[What is being asked]
All the entries need to be quoted exactly, apart from the pictures, which you should drop.

[Supplied data]
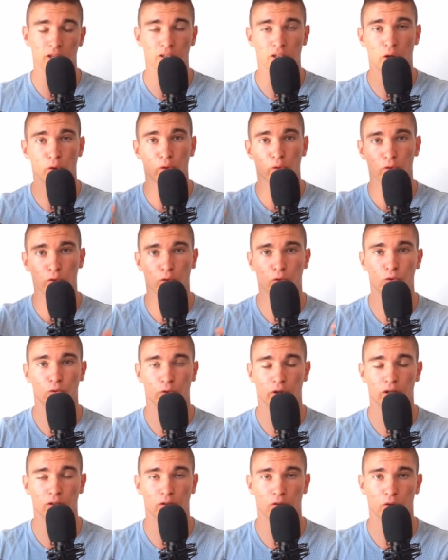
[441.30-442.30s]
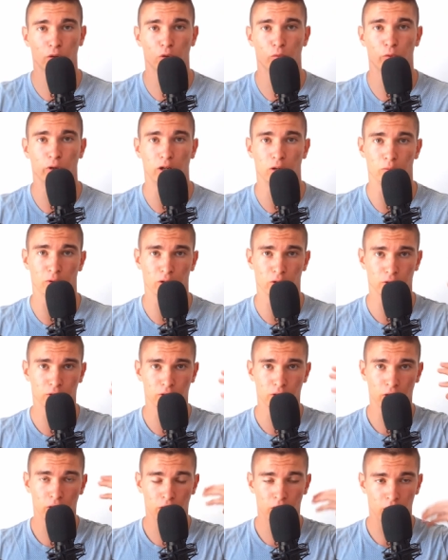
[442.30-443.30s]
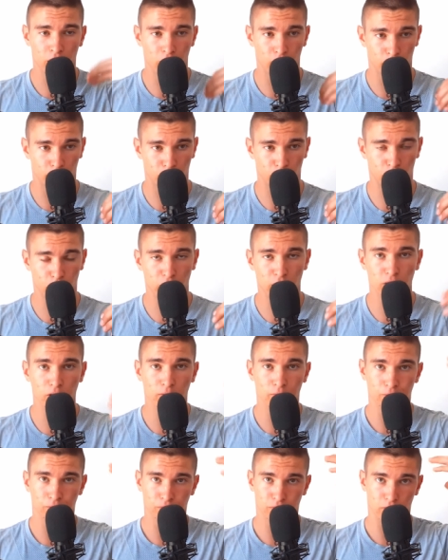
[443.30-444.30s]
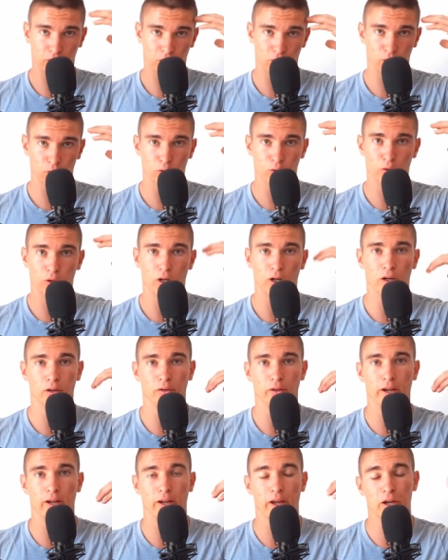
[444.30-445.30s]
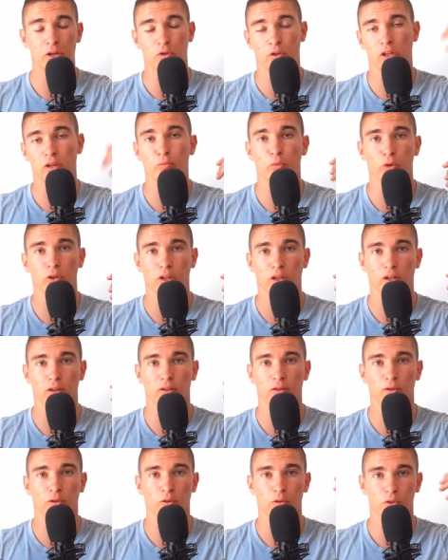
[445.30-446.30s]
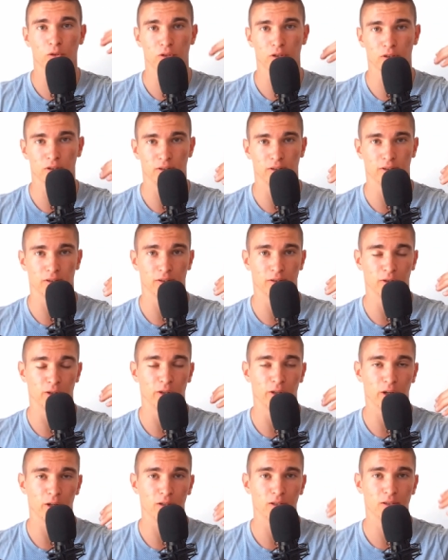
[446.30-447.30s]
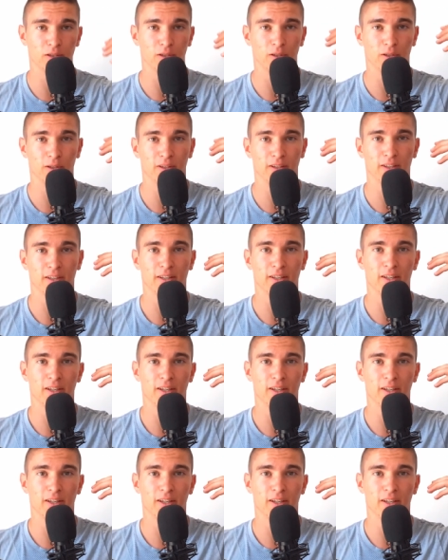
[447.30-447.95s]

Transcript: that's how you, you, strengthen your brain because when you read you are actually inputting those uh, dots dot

[Result of the task]
[441.30-442.30s]
[442.30-443.30s]
[443.30-444.30s]
[444.30-445.30s]
[445.30-446.30s]
[446.30-447.30s]
[447.30-447.95s]

Transcript: that's how you, you, strengthen your brain because when you read you are actually inputting those uh, dots dot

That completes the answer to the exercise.